「初心を思い出させていただき、『仕事をがんばろう!』と思いました」(参加者の感想)
岡山大学生殖補助医療技術教育研究(ART)センター キックオフ公開シンポジウムで講演を行ないました。
開催日:2013年12月22日(日)
担当者の感想
岡山大学ではこのたび、「国家資格化に耐えうる質の高い生殖補助医療技術者を輩出できる教育プログラムの開発」と「国際的生殖補助医療技術教育研究拠点形成」を目的に、関係学部・大学院が連携して、岡山大学生殖補助医療技術教育研究(ART)センターを開設されました。そのキックオフ公開シンポジウムにお招きいただき、講演をさせていただきました。 (詳しいプログラムと概要はこちらをご覧ください。参照URL:http://www.okayama-u.ac.jp/tp/event/event_id1077.html)
そうそうたる顔ぶれの医師の先生方のなかでお話をさせていただくのは、身に余る光栄であるとともに肩の荷も重かったのですが、このような機会に当事者団体へもお声掛けくださったことをとても嬉しく思い、準備を進めました。
ARTセンターは、より質の高い胚培養士(エンブリオロジスト)の教育ができるよう、日本ではじめて医学部と農学部の良いところを組み合わせて作られたものだそうです。
胚培養士とは、不妊治療においてとても重要な役割を担う技術者の皆さんで、主に患者の配偶子(精子、卵子)や胚(受精卵)を取り扱います。精子の洗浄や凍結、顕微授精、胚の凍結や融解など、人工授精や体外受精において必要で重要なプロセスに、深く関わられる方たちです。「たまごのお世話係」という言葉でご自身のお仕事を表現してくださる培養士さんもいらっしゃって、本当にその通りだなぁと思います。いわばARTにおける縁の下の力持ちの存在です。

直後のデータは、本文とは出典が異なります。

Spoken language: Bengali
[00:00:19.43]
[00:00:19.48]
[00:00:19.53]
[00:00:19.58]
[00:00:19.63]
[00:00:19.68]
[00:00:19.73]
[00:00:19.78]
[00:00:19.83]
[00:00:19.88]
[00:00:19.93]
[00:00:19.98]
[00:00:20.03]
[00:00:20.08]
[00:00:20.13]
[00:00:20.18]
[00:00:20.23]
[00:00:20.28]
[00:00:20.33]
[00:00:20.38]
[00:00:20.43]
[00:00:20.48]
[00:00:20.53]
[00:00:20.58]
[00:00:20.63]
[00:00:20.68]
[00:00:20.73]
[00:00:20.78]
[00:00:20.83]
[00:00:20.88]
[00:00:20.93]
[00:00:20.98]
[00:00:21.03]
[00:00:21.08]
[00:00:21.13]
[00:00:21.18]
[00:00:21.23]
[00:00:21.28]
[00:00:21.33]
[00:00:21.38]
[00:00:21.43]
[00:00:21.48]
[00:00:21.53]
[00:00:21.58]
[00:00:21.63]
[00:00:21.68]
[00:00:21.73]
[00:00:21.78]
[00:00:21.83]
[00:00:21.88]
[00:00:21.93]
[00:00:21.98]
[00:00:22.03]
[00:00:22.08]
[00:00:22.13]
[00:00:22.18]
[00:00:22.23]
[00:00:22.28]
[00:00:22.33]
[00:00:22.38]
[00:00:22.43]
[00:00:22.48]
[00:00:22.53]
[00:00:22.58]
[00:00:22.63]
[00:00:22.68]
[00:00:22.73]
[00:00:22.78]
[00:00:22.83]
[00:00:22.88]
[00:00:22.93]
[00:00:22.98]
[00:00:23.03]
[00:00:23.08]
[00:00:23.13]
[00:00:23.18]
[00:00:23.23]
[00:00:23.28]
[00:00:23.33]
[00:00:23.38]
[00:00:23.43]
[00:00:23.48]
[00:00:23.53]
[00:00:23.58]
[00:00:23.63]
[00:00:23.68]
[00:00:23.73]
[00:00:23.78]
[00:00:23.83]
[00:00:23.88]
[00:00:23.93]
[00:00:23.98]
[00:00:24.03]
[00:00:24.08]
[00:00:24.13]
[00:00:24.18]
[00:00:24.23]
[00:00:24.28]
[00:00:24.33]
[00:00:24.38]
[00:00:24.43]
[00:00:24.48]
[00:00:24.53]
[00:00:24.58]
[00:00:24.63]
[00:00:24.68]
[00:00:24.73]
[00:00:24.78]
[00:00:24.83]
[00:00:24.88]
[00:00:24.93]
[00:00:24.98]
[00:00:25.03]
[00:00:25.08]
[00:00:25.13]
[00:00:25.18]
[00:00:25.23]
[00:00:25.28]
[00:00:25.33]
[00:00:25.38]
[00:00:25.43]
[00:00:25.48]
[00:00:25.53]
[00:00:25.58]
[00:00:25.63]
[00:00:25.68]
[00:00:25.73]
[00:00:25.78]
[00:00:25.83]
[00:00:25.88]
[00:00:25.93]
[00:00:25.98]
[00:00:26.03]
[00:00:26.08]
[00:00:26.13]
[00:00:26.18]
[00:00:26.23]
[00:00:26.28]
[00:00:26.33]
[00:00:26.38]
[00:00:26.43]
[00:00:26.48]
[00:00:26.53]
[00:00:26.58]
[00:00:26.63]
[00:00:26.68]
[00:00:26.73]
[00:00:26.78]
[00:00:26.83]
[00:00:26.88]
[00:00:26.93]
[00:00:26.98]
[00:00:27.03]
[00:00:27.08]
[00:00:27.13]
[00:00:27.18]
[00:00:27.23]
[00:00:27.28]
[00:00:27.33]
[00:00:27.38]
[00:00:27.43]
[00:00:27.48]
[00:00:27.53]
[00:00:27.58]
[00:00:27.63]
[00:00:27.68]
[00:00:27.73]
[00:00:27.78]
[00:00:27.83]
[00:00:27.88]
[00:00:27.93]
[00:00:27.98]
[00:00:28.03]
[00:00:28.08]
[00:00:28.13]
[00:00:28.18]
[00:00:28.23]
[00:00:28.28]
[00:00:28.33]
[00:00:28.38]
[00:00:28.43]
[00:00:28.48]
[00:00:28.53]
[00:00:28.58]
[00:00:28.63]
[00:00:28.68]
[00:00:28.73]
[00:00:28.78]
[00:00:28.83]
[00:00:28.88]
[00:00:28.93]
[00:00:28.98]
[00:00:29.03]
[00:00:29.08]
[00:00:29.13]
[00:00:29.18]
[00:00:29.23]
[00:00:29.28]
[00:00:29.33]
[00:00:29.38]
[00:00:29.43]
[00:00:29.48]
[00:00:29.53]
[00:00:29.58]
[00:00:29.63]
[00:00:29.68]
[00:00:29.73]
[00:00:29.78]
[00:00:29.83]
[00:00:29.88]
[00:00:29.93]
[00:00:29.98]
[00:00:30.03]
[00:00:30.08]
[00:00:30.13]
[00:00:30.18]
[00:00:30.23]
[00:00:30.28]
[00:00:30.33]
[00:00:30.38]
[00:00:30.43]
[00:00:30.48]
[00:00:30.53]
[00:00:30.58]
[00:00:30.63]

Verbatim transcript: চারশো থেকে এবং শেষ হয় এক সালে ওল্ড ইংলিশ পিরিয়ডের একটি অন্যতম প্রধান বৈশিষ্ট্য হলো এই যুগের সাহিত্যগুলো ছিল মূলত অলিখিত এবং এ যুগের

ふだんあまり表に出ることがないせいか、そのお仕事の重要さにも関わらず、知っている患者がまだまだ多くないのが現状で、以前からとても残念に思っていました。
Fineとしてもその周知の一環として、日本臨床エンブリオロジスト学会様にご協力いただき、「スペシャリストへの相談デー」や「Fine祭り」で、実際に患者と触れ合う機会を作っています。毎回大好評で「ふだん病院では訊けないことを、今日はいろいろ聴けて、本当によかった」「詳しいことがわかり、治療に対する不安がなくなったので、前向きに治療に取り組めそうです」「夫と一緒に相談に行き、たくさんの情報をいただいて、夫が協力的になりました」「親身になって相談に乗ってくださり、嬉しくて涙が出そうになりました」など、喜びの声が届いています。このような取り組みが、全国規模で、また施設単位でもっと広がれば、患者はとても心強いだろうなと思います。講演では、アンケート結果を踏まえた、このようなお話をさせていただきました。
講演終了後、話しかけてきてくださった方々から「初心を思い出しました。この仕事ってやっぱりいいなと思いました。仕事をがんばろうと思います」「涙が出そうになりました」など、嬉しい感想をいただきました。
Fineではこれからも引き続き、「胚培養士(エンブリオロジスト)」の周知、啓発のお手伝いができればと思っています。